→ **Dataset records**
-----
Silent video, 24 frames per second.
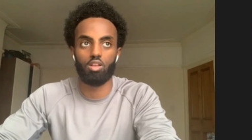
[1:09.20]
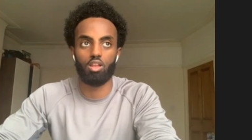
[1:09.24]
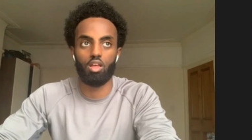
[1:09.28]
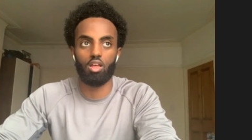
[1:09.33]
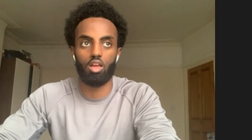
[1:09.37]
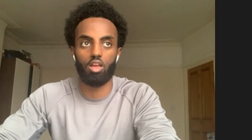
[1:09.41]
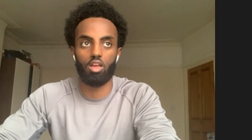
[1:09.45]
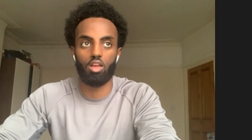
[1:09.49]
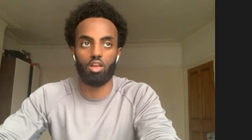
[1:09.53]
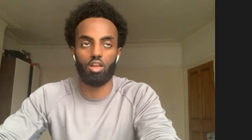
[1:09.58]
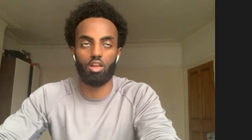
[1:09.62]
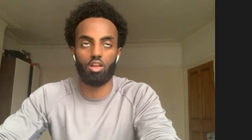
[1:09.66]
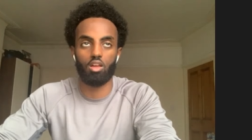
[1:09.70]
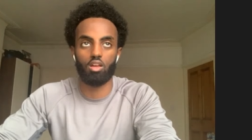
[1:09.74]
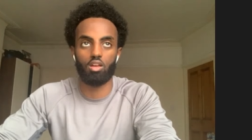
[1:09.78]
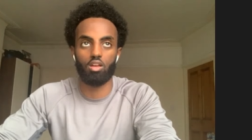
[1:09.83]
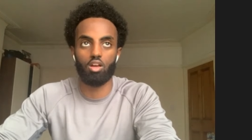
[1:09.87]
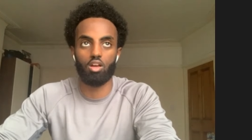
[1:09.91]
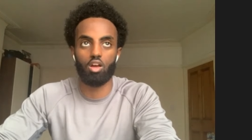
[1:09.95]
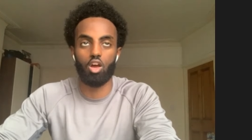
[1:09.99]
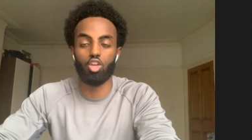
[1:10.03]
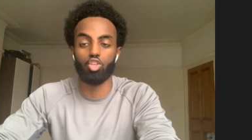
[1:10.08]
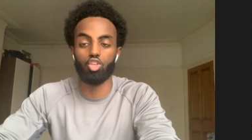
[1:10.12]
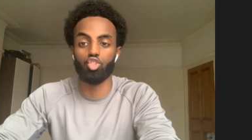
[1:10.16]
like
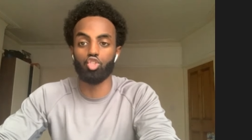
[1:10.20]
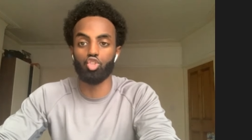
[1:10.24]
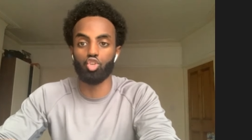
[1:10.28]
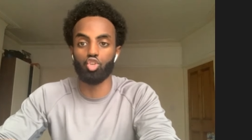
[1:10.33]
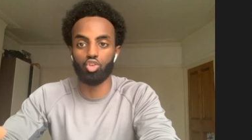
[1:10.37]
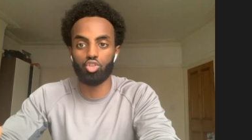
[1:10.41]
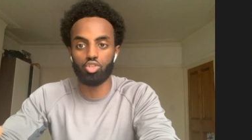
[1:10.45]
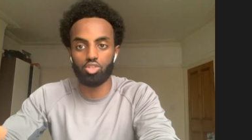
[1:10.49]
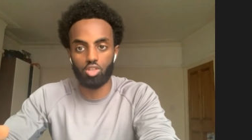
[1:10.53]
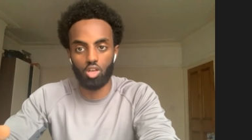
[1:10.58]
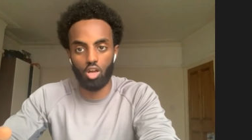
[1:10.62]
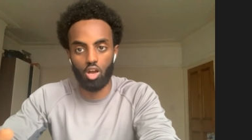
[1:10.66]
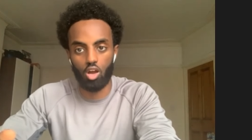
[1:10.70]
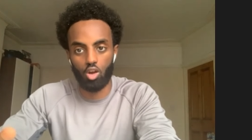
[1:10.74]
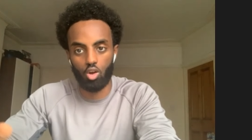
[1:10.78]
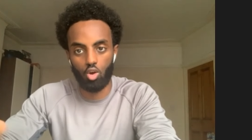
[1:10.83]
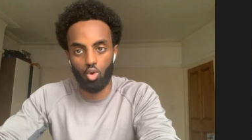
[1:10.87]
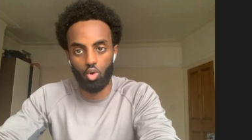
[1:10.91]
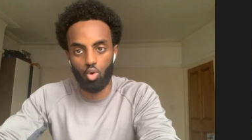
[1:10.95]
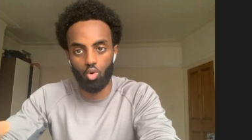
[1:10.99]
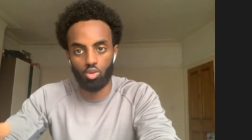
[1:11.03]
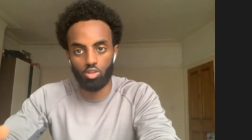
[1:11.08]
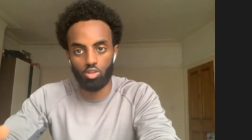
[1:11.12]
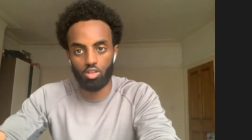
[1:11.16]
adjust
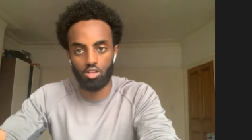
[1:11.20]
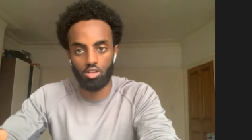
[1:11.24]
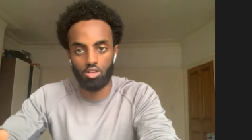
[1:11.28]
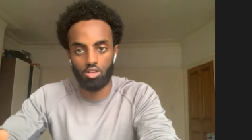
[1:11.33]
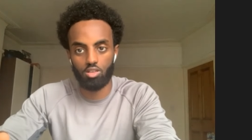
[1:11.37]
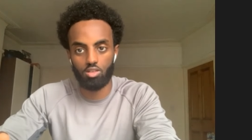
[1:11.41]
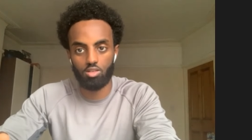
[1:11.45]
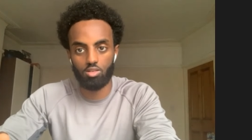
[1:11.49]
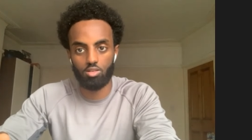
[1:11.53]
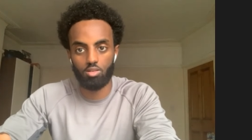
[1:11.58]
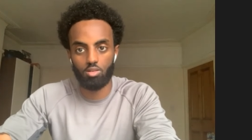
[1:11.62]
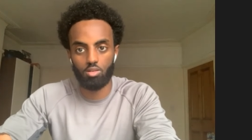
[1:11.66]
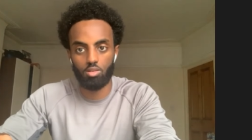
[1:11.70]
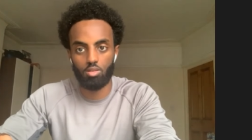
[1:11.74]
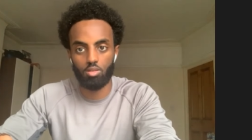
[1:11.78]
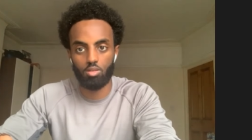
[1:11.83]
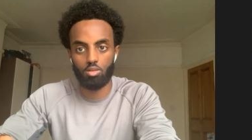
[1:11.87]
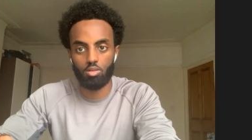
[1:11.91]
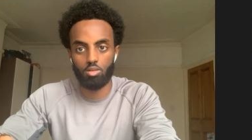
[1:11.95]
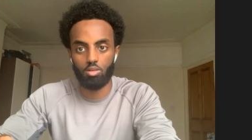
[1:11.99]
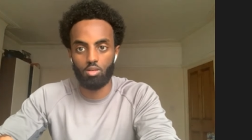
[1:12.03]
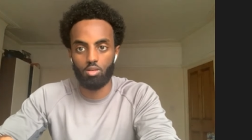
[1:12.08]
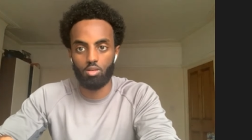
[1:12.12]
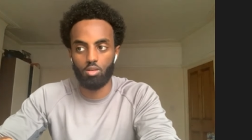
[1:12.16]
accordingly
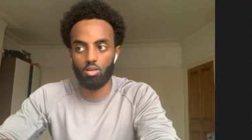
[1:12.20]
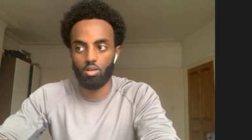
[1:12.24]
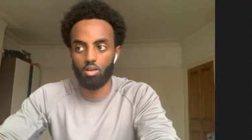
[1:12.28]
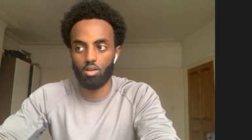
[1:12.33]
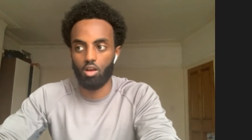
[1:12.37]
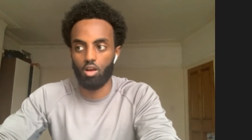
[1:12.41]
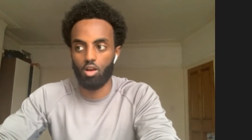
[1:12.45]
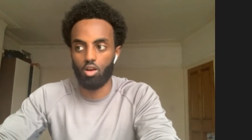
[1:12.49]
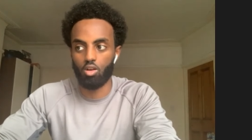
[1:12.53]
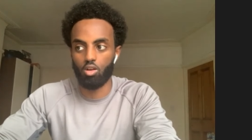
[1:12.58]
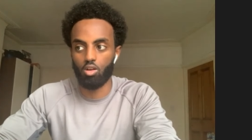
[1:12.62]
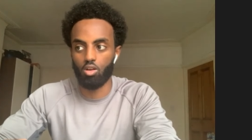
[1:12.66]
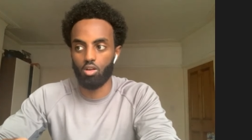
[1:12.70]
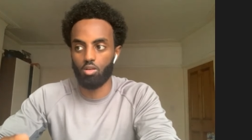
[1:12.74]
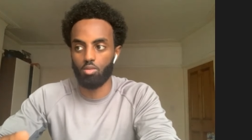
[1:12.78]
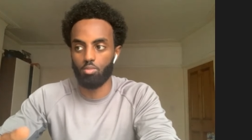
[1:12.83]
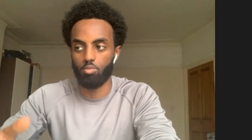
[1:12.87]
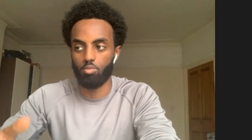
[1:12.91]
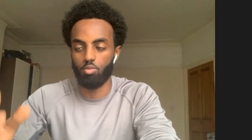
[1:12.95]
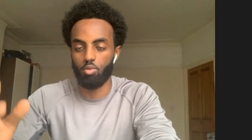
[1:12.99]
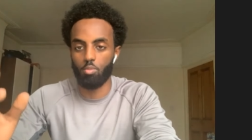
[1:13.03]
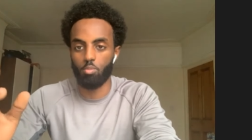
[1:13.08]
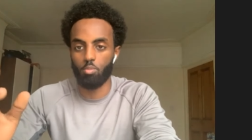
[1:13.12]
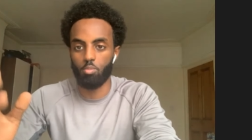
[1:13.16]
uh,
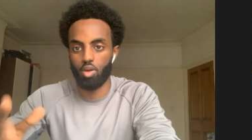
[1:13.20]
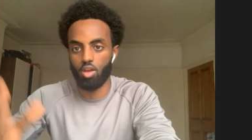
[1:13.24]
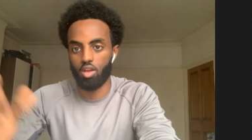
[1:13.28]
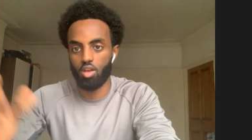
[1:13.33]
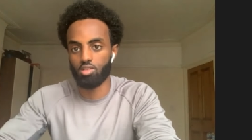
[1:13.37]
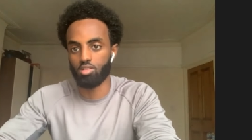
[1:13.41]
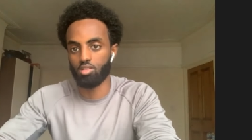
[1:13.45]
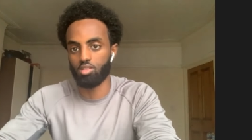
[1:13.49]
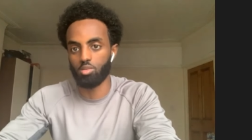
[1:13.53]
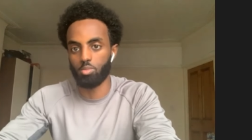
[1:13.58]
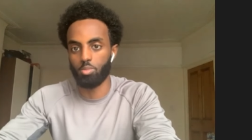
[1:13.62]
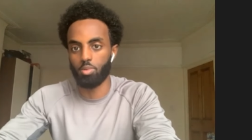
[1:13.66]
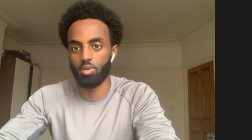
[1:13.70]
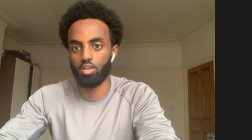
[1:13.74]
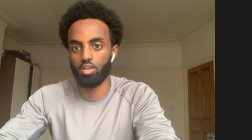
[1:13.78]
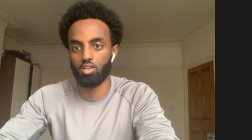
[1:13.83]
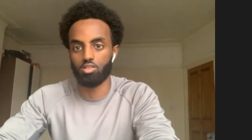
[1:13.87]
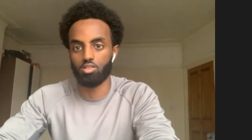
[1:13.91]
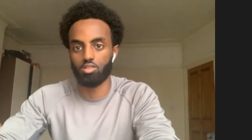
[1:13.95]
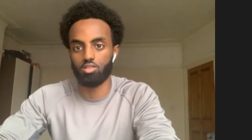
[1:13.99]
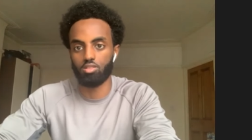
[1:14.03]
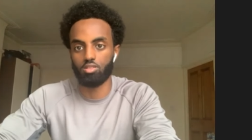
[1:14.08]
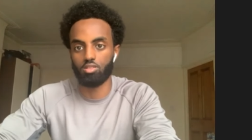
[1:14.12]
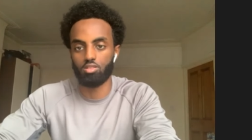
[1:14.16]
from person to
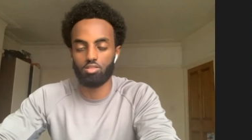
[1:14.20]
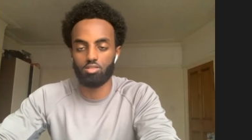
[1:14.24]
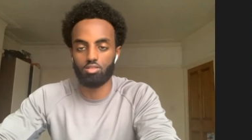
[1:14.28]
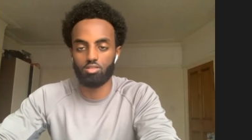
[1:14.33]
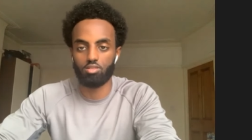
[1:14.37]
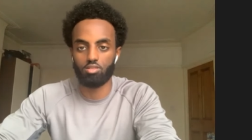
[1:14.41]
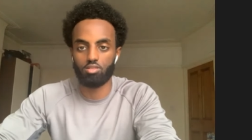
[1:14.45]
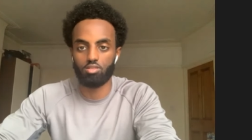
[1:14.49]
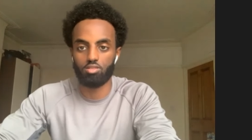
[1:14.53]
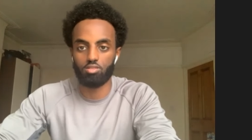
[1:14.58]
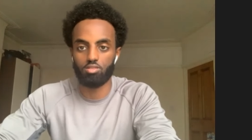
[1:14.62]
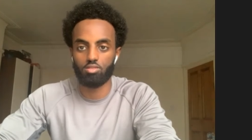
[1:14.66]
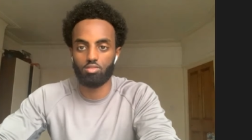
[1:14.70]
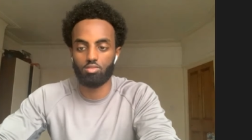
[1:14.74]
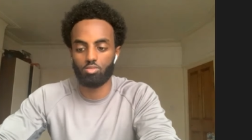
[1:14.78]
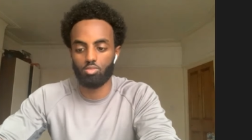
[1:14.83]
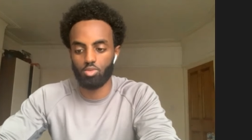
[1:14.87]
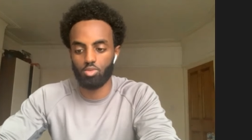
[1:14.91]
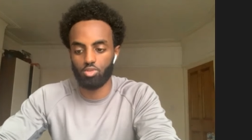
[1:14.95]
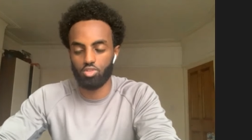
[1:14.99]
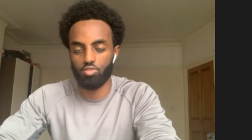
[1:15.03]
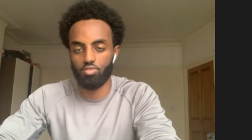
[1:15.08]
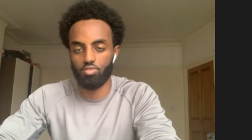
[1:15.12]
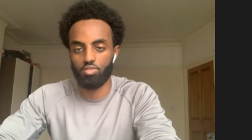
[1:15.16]
person.
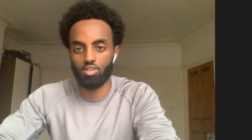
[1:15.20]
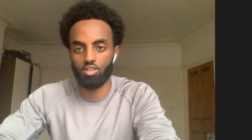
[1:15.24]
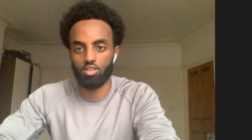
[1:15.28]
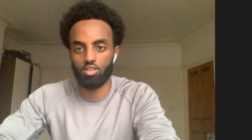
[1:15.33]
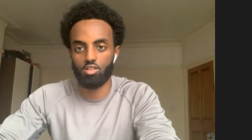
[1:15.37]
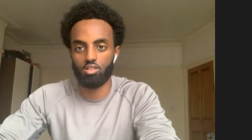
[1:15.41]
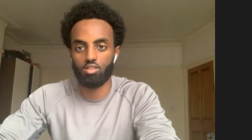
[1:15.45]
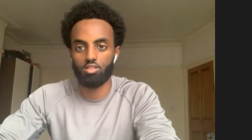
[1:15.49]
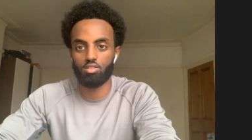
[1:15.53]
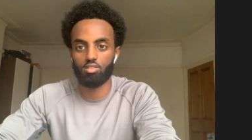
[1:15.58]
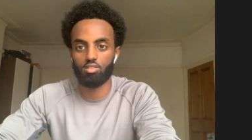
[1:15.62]
What do you think?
-----
→ **Exercise**
Line by line, write out the records above exactly, skipping the pictures.

→ **Output for this task**
Silent video, 24 frames per second.
[1:09.20]
[1:09.24]
[1:09.28]
[1:09.33]
[1:09.37]
[1:09.41]
[1:09.45]
[1:09.49]
[1:09.53]
[1:09.58]
[1:09.62]
[1:09.66]
[1:09.70]
[1:09.74]
[1:09.78]
[1:09.83]
[1:09.87]
[1:09.91]
[1:09.95]
[1:09.99]
[1:10.03]
[1:10.08]
[1:10.12]
[1:10.16]
like
[1:10.20]
[1:10.24]
[1:10.28]
[1:10.33]
[1:10.37]
[1:10.41]
[1:10.45]
[1:10.49]
[1:10.53]
[1:10.58]
[1:10.62]
[1:10.66]
[1:10.70]
[1:10.74]
[1:10.78]
[1:10.83]
[1:10.87]
[1:10.91]
[1:10.95]
[1:10.99]
[1:11.03]
[1:11.08]
[1:11.12]
[1:11.16]
adjust
[1:11.20]
[1:11.24]
[1:11.28]
[1:11.33]
[1:11.37]
[1:11.41]
[1:11.45]
[1:11.49]
[1:11.53]
[1:11.58]
[1:11.62]
[1:11.66]
[1:11.70]
[1:11.74]
[1:11.78]
[1:11.83]
[1:11.87]
[1:11.91]
[1:11.95]
[1:11.99]
[1:12.03]
[1:12.08]
[1:12.12]
[1:12.16]
accordingly
[1:12.20]
[1:12.24]
[1:12.28]
[1:12.33]
[1:12.37]
[1:12.41]
[1:12.45]
[1:12.49]
[1:12.53]
[1:12.58]
[1:12.62]
[1:12.66]
[1:12.70]
[1:12.74]
[1:12.78]
[1:12.83]
[1:12.87]
[1:12.91]
[1:12.95]
[1:12.99]
[1:13.03]
[1:13.08]
[1:13.12]
[1:13.16]
uh,
[1:13.20]
[1:13.24]
[1:13.28]
[1:13.33]
[1:13.37]
[1:13.41]
[1:13.45]
[1:13.49]
[1:13.53]
[1:13.58]
[1:13.62]
[1:13.66]
[1:13.70]
[1:13.74]
[1:13.78]
[1:13.83]
[1:13.87]
[1:13.91]
[1:13.95]
[1:13.99]
[1:14.03]
[1:14.08]
[1:14.12]
[1:14.16]
from person to
[1:14.20]
[1:14.24]
[1:14.28]
[1:14.33]
[1:14.37]
[1:14.41]
[1:14.45]
[1:14.49]
[1:14.53]
[1:14.58]
[1:14.62]
[1:14.66]
[1:14.70]
[1:14.74]
[1:14.78]
[1:14.83]
[1:14.87]
[1:14.91]
[1:14.95]
[1:14.99]
[1:15.03]
[1:15.08]
[1:15.12]
[1:15.16]
person.
[1:15.20]
[1:15.24]
[1:15.28]
[1:15.33]
[1:15.37]
[1:15.41]
[1:15.45]
[1:15.49]
[1:15.53]
[1:15.58]
[1:15.62]
What do you think?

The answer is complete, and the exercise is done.